For a horse to have access to the amino acids provided by nutritional protein, they must be digested (or broken down from protein to amino acids) in the stomach & small intestine. These sites are where biological enzymes actively support protein digestion. If the protein is not broken down at these sites, it moves to the large intestine, where microbes break down the protein. While this is not necessarily harmful to the horse, microbes will not produce bio-available amino acids but instead use the protein for their own nutrition.

Good quality protein is digested in the fore-gut

Is there a sufficient balance in the resulting amino acids so the horse can use them efficiently? 

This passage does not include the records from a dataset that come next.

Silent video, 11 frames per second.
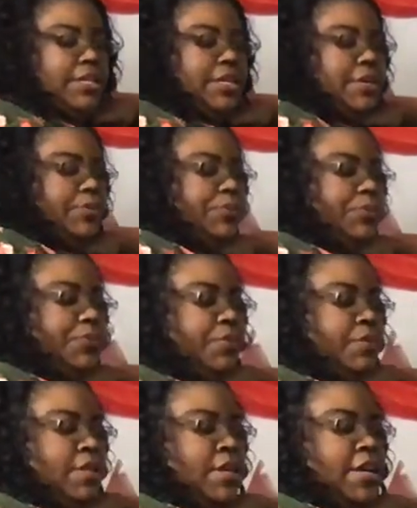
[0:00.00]
here.
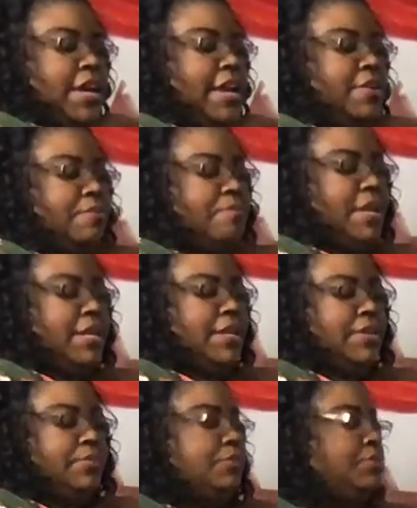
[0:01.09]
Got a little
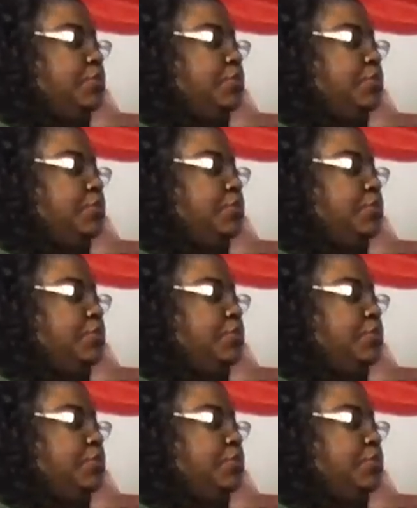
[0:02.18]
medium.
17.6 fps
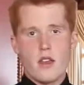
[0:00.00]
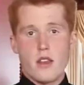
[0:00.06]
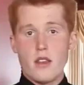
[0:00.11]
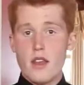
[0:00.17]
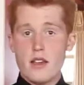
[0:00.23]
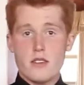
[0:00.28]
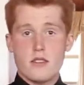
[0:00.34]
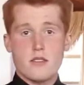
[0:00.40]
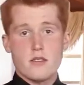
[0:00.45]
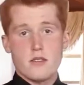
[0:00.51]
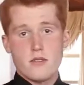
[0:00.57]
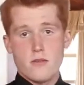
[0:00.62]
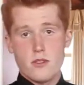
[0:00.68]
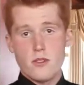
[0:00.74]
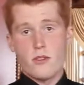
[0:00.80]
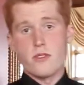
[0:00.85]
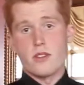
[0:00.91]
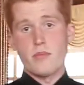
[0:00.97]
Next, we're
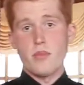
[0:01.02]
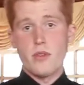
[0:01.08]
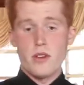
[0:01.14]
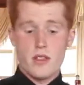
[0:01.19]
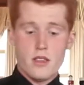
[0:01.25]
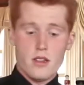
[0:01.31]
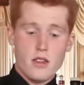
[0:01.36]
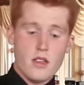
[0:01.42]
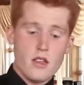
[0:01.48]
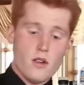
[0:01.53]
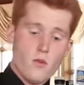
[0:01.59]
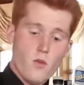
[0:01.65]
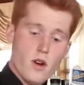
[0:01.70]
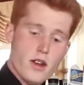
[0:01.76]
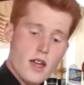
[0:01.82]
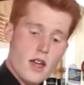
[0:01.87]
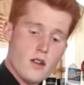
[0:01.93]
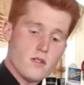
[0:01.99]
going to put in
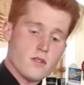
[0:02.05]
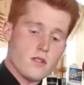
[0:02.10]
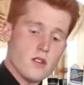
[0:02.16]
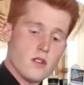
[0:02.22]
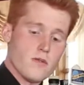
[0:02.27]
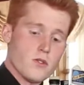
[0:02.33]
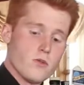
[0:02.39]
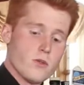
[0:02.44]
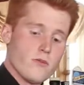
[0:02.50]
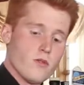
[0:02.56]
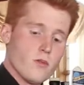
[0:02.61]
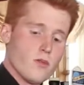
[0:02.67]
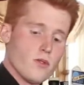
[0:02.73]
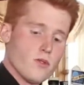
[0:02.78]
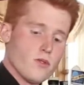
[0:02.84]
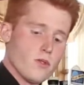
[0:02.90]
1 ounce of sweet vermouth.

Now that protein has been broken down to amino acids and absorbed in the blood, it needs to reach the cells and be restructured into proteins that are useful to the horse. The catch is that if the nutritional protein is not comprised of the amino acids that the horse needs, the amino acids cannot restructure to biological proteins. For instance, if a feed stuff is 12% crude protein but lacks in lysine, lysine will be the limiting factor that prevents efficient use of all the other available amino acids.

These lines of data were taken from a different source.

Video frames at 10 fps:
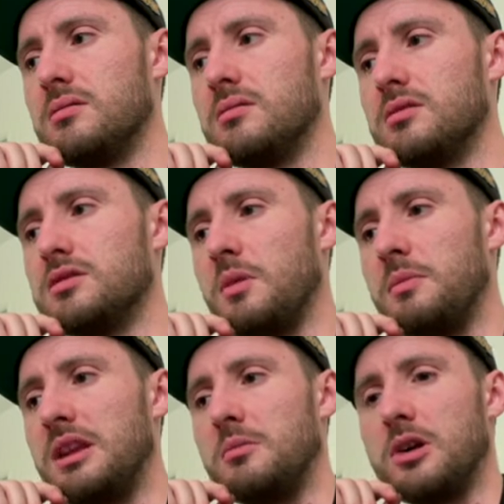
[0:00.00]
small,
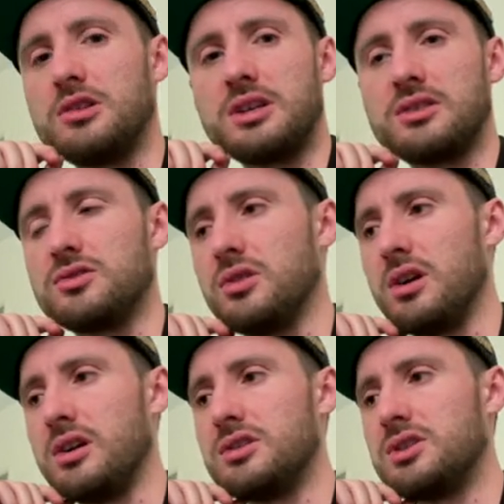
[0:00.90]
medium, large, extra
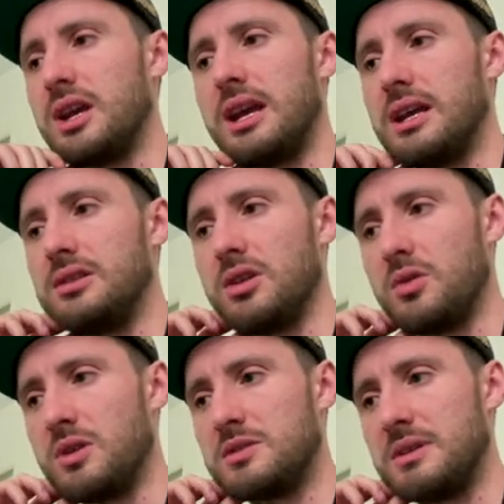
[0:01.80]
large, and you're going to
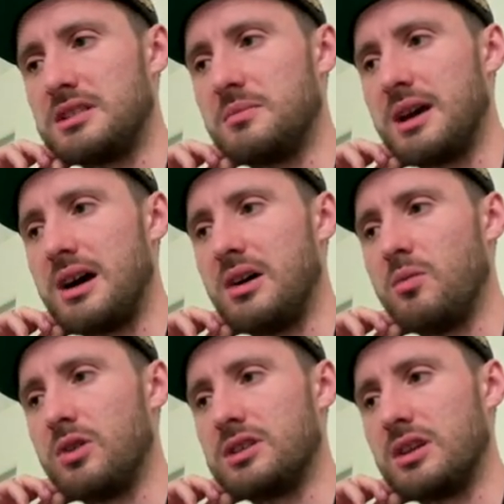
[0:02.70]
want to space them out. And
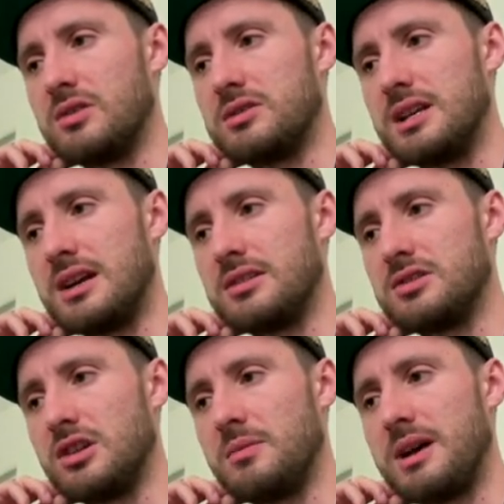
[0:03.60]
once it goes down a
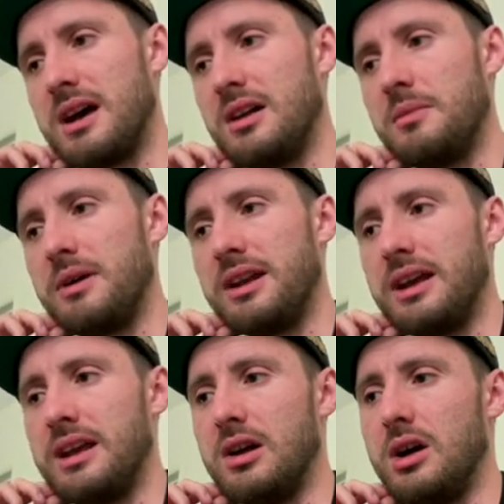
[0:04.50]
certain amount, it might
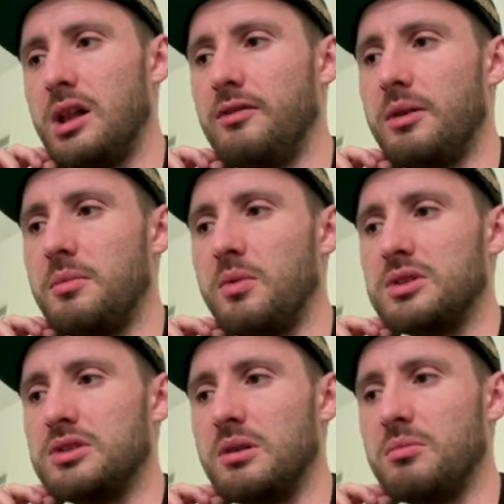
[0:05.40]
not hit all of them, but
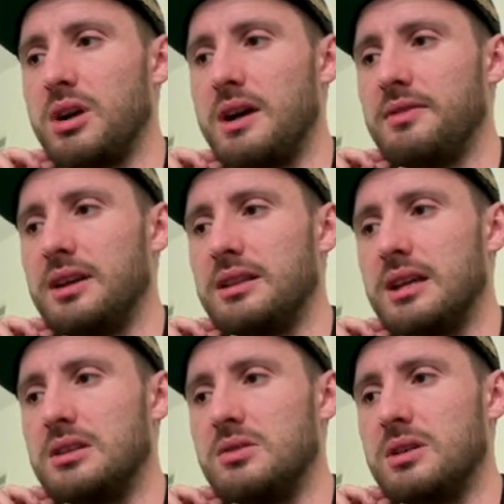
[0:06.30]
once you're in profit,
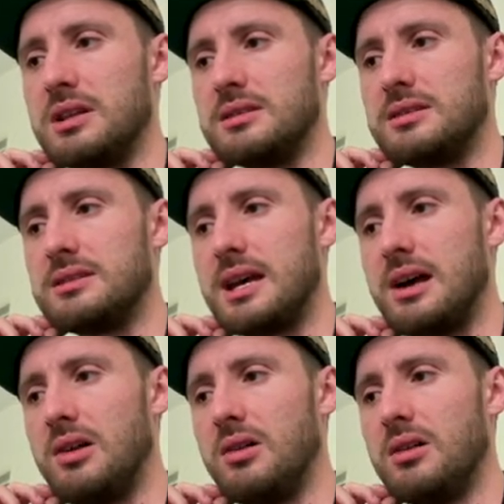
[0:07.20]
then you can
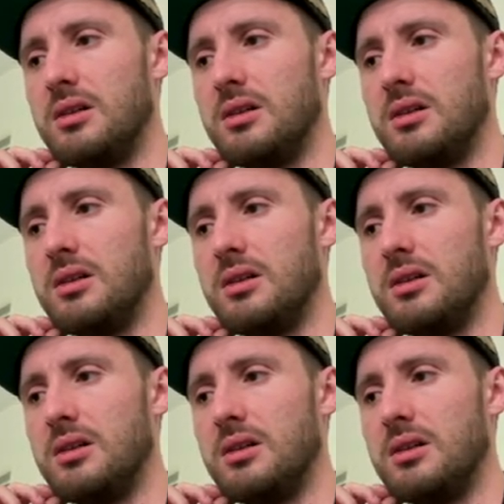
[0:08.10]
sell,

In order to get purple, you need 1 red & 1 blue, not 2 blues

Quality Protein Sources

  • Whole Soybeans
  • Whole Flax Seed
  • Alfalfa Meal
  • Legume based Forage
  • Supplemental Lysine, Threonine, & Methionine Source
  • Bio Active Whey

About Madison Maavere

Hello, I am a young professional in the equine industry with a passion for improving horses' physical health and emotional wellness. I grew up riding horses in north Georgia and by the time I was 10, I decided I wanted to ride professionally. This dream grew into the mountain that I climbed every day, striving to reach the top. Until I was 16, I did not have my own horses, so I began diving whole-heartedly into any barn that would allow me to work off rides, training, and showing. While this path may not have gotten me the most blues in the show ring, it opened my eyes and my heart to the vastness of the horse world and how perception based it can be. When I was 16, my family moved out on 6 acres so I could have my horses at home (IE, so my family could see me on a daily basis), and for this, I am truly grateful. Running my own farm, albeit small, was liberating and humbling, and it revealed to me that my passion was not so much for riding sport, but for the love of the horse. Fast forward 6 years, and I am well into my final year as an undergraduate Equine Science/Management major at the University of Kentucky. I have been so fortunate in the opportunities I've received here and the relationships I've been able to build. The cutting edge research, quality horsemanship, and innovative businesses located around Lexington, KY have given me a strong sense of reality, and inspired me to really look at where I can make an impact in today's horse world. What I've realized is that while I like equestrian sports, I love the horse. Moreover, I love to help the horse. I want it to be happy and relaxed, to be sound and comfortable, to eat well and be healthy. I want the horse to have every defense against pathalogical disease, and I want it to have skill sets that people value so it can live a long, loved life. In this love, I feel called to advocate for the horse. I want to learn everything I can about how to improve horses' sustainable wellness, and I want to share what I learn so that horsemen of all experience, backgrounds, and goals can feel inspired and enabled to improve their horses' lives. It is my true desire to initiate and spread a dynamic in which horses are not for the industry, but the industry is for the horses.